(Saved entries)
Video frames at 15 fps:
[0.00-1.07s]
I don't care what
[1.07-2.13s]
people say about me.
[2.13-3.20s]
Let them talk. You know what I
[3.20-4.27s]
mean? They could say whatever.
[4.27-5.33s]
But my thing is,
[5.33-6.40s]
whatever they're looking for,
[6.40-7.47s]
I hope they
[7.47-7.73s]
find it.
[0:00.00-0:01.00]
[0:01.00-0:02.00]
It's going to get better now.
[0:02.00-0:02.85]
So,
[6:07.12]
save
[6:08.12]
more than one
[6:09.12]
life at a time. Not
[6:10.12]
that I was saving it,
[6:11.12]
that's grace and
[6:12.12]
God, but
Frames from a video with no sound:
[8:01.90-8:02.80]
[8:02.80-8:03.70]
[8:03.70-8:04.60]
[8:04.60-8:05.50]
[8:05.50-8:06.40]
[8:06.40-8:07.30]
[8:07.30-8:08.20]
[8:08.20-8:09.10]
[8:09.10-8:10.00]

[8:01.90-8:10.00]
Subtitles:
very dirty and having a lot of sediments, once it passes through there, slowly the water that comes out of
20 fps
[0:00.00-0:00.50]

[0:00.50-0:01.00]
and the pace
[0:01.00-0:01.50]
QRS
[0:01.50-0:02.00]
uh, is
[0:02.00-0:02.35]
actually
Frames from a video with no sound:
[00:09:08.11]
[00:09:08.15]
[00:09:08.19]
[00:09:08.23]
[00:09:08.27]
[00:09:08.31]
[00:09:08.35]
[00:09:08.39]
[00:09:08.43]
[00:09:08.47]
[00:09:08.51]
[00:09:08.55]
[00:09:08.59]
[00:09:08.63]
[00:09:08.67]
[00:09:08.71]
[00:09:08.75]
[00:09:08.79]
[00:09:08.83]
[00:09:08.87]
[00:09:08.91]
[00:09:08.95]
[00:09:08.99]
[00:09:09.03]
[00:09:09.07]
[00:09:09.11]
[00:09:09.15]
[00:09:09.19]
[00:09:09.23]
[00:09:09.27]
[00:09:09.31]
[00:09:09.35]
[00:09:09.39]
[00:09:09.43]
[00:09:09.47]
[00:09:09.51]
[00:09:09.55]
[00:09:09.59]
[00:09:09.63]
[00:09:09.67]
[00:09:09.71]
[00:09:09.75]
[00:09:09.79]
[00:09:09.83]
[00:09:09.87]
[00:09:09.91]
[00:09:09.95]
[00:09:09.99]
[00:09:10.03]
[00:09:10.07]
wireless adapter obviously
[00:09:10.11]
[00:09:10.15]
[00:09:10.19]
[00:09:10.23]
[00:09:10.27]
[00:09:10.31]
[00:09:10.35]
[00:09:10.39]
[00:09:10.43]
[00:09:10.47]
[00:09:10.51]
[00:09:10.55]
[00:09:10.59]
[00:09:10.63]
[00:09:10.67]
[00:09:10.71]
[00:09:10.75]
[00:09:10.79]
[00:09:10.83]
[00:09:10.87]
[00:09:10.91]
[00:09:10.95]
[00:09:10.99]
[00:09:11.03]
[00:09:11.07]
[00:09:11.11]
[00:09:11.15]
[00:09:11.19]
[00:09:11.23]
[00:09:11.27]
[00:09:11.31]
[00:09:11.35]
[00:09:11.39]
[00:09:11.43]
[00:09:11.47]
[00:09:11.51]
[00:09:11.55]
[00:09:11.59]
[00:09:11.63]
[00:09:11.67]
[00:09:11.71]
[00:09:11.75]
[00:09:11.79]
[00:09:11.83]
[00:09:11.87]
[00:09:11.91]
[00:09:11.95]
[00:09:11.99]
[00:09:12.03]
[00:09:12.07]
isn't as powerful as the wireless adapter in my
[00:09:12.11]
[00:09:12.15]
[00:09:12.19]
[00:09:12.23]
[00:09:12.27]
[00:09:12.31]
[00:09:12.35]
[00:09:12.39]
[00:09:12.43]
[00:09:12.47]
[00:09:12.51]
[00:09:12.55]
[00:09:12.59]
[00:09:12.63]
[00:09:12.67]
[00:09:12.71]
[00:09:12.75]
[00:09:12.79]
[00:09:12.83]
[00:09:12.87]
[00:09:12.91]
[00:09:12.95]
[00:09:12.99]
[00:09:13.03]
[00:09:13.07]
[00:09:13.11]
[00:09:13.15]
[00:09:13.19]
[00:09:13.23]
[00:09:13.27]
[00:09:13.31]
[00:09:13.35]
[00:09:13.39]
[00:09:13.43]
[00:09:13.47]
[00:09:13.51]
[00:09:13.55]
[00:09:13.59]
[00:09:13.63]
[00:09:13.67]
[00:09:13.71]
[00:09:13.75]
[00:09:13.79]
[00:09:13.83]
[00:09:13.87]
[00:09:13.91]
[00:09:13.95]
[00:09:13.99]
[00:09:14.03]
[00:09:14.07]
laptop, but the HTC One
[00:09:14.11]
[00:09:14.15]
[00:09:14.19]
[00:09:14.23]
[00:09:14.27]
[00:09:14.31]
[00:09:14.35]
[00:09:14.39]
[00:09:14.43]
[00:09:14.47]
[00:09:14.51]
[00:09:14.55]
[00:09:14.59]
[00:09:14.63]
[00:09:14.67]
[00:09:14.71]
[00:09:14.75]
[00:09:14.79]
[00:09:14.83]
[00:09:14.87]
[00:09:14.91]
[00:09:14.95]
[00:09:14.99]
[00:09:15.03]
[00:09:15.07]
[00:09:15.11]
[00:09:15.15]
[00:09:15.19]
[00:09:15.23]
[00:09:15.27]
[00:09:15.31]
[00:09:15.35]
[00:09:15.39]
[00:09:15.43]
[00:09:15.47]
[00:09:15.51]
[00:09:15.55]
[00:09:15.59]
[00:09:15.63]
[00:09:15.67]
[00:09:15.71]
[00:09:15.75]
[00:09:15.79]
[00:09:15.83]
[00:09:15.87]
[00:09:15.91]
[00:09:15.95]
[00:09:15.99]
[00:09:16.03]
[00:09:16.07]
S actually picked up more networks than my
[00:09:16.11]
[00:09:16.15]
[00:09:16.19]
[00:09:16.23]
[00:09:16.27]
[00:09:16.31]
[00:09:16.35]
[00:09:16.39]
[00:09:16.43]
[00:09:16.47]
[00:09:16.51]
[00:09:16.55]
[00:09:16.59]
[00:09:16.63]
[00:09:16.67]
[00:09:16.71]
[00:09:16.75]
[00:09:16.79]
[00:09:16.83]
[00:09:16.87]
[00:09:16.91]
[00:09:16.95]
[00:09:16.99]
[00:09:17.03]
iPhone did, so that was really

## TASK
Repeat the data in full, keeping each word exactly as it is.

## FINISHED EXERCISE
Video frames at 15 fps:
[0.00-1.07s]
I don't care what
[1.07-2.13s]
people say about me.
[2.13-3.20s]
Let them talk. You know what I
[3.20-4.27s]
mean? They could say whatever.
[4.27-5.33s]
But my thing is,
[5.33-6.40s]
whatever they're looking for,
[6.40-7.47s]
I hope they
[7.47-7.73s]
find it.
[0:00.00-0:01.00]
[0:01.00-0:02.00]
It's going to get better now.
[0:02.00-0:02.85]
So,
[6:07.12]
save
[6:08.12]
more than one
[6:09.12]
life at a time. Not
[6:10.12]
that I was saving it,
[6:11.12]
that's grace and
[6:12.12]
God, but
Frames from a video with no sound:
[8:01.90-8:02.80]
[8:02.80-8:03.70]
[8:03.70-8:04.60]
[8:04.60-8:05.50]
[8:05.50-8:06.40]
[8:06.40-8:07.30]
[8:07.30-8:08.20]
[8:08.20-8:09.10]
[8:09.10-8:10.00]

[8:01.90-8:10.00]
Subtitles:
very dirty and having a lot of sediments, once it passes through there, slowly the water that comes out of
20 fps
[0:00.00-0:00.50]

[0:00.50-0:01.00]
and the pace
[0:01.00-0:01.50]
QRS
[0:01.50-0:02.00]
uh, is
[0:02.00-0:02.35]
actually
Frames from a video with no sound:
[00:09:08.11]
[00:09:08.15]
[00:09:08.19]
[00:09:08.23]
[00:09:08.27]
[00:09:08.31]
[00:09:08.35]
[00:09:08.39]
[00:09:08.43]
[00:09:08.47]
[00:09:08.51]
[00:09:08.55]
[00:09:08.59]
[00:09:08.63]
[00:09:08.67]
[00:09:08.71]
[00:09:08.75]
[00:09:08.79]
[00:09:08.83]
[00:09:08.87]
[00:09:08.91]
[00:09:08.95]
[00:09:08.99]
[00:09:09.03]
[00:09:09.07]
[00:09:09.11]
[00:09:09.15]
[00:09:09.19]
[00:09:09.23]
[00:09:09.27]
[00:09:09.31]
[00:09:09.35]
[00:09:09.39]
[00:09:09.43]
[00:09:09.47]
[00:09:09.51]
[00:09:09.55]
[00:09:09.59]
[00:09:09.63]
[00:09:09.67]
[00:09:09.71]
[00:09:09.75]
[00:09:09.79]
[00:09:09.83]
[00:09:09.87]
[00:09:09.91]
[00:09:09.95]
[00:09:09.99]
[00:09:10.03]
[00:09:10.07]
wireless adapter obviously
[00:09:10.11]
[00:09:10.15]
[00:09:10.19]
[00:09:10.23]
[00:09:10.27]
[00:09:10.31]
[00:09:10.35]
[00:09:10.39]
[00:09:10.43]
[00:09:10.47]
[00:09:10.51]
[00:09:10.55]
[00:09:10.59]
[00:09:10.63]
[00:09:10.67]
[00:09:10.71]
[00:09:10.75]
[00:09:10.79]
[00:09:10.83]
[00:09:10.87]
[00:09:10.91]
[00:09:10.95]
[00:09:10.99]
[00:09:11.03]
[00:09:11.07]
[00:09:11.11]
[00:09:11.15]
[00:09:11.19]
[00:09:11.23]
[00:09:11.27]
[00:09:11.31]
[00:09:11.35]
[00:09:11.39]
[00:09:11.43]
[00:09:11.47]
[00:09:11.51]
[00:09:11.55]
[00:09:11.59]
[00:09:11.63]
[00:09:11.67]
[00:09:11.71]
[00:09:11.75]
[00:09:11.79]
[00:09:11.83]
[00:09:11.87]
[00:09:11.91]
[00:09:11.95]
[00:09:11.99]
[00:09:12.03]
[00:09:12.07]
isn't as powerful as the wireless adapter in my
[00:09:12.11]
[00:09:12.15]
[00:09:12.19]
[00:09:12.23]
[00:09:12.27]
[00:09:12.31]
[00:09:12.35]
[00:09:12.39]
[00:09:12.43]
[00:09:12.47]
[00:09:12.51]
[00:09:12.55]
[00:09:12.59]
[00:09:12.63]
[00:09:12.67]
[00:09:12.71]
[00:09:12.75]
[00:09:12.79]
[00:09:12.83]
[00:09:12.87]
[00:09:12.91]
[00:09:12.95]
[00:09:12.99]
[00:09:13.03]
[00:09:13.07]
[00:09:13.11]
[00:09:13.15]
[00:09:13.19]
[00:09:13.23]
[00:09:13.27]
[00:09:13.31]
[00:09:13.35]
[00:09:13.39]
[00:09:13.43]
[00:09:13.47]
[00:09:13.51]
[00:09:13.55]
[00:09:13.59]
[00:09:13.63]
[00:09:13.67]
[00:09:13.71]
[00:09:13.75]
[00:09:13.79]
[00:09:13.83]
[00:09:13.87]
[00:09:13.91]
[00:09:13.95]
[00:09:13.99]
[00:09:14.03]
[00:09:14.07]
laptop, but the HTC One
[00:09:14.11]
[00:09:14.15]
[00:09:14.19]
[00:09:14.23]
[00:09:14.27]
[00:09:14.31]
[00:09:14.35]
[00:09:14.39]
[00:09:14.43]
[00:09:14.47]
[00:09:14.51]
[00:09:14.55]
[00:09:14.59]
[00:09:14.63]
[00:09:14.67]
[00:09:14.71]
[00:09:14.75]
[00:09:14.79]
[00:09:14.83]
[00:09:14.87]
[00:09:14.91]
[00:09:14.95]
[00:09:14.99]
[00:09:15.03]
[00:09:15.07]
[00:09:15.11]
[00:09:15.15]
[00:09:15.19]
[00:09:15.23]
[00:09:15.27]
[00:09:15.31]
[00:09:15.35]
[00:09:15.39]
[00:09:15.43]
[00:09:15.47]
[00:09:15.51]
[00:09:15.55]
[00:09:15.59]
[00:09:15.63]
[00:09:15.67]
[00:09:15.71]
[00:09:15.75]
[00:09:15.79]
[00:09:15.83]
[00:09:15.87]
[00:09:15.91]
[00:09:15.95]
[00:09:15.99]
[00:09:16.03]
[00:09:16.07]
S actually picked up more networks than my
[00:09:16.11]
[00:09:16.15]
[00:09:16.19]
[00:09:16.23]
[00:09:16.27]
[00:09:16.31]
[00:09:16.35]
[00:09:16.39]
[00:09:16.43]
[00:09:16.47]
[00:09:16.51]
[00:09:16.55]
[00:09:16.59]
[00:09:16.63]
[00:09:16.67]
[00:09:16.71]
[00:09:16.75]
[00:09:16.79]
[00:09:16.83]
[00:09:16.87]
[00:09:16.91]
[00:09:16.95]
[00:09:16.99]
[00:09:17.03]
iPhone did, so that was really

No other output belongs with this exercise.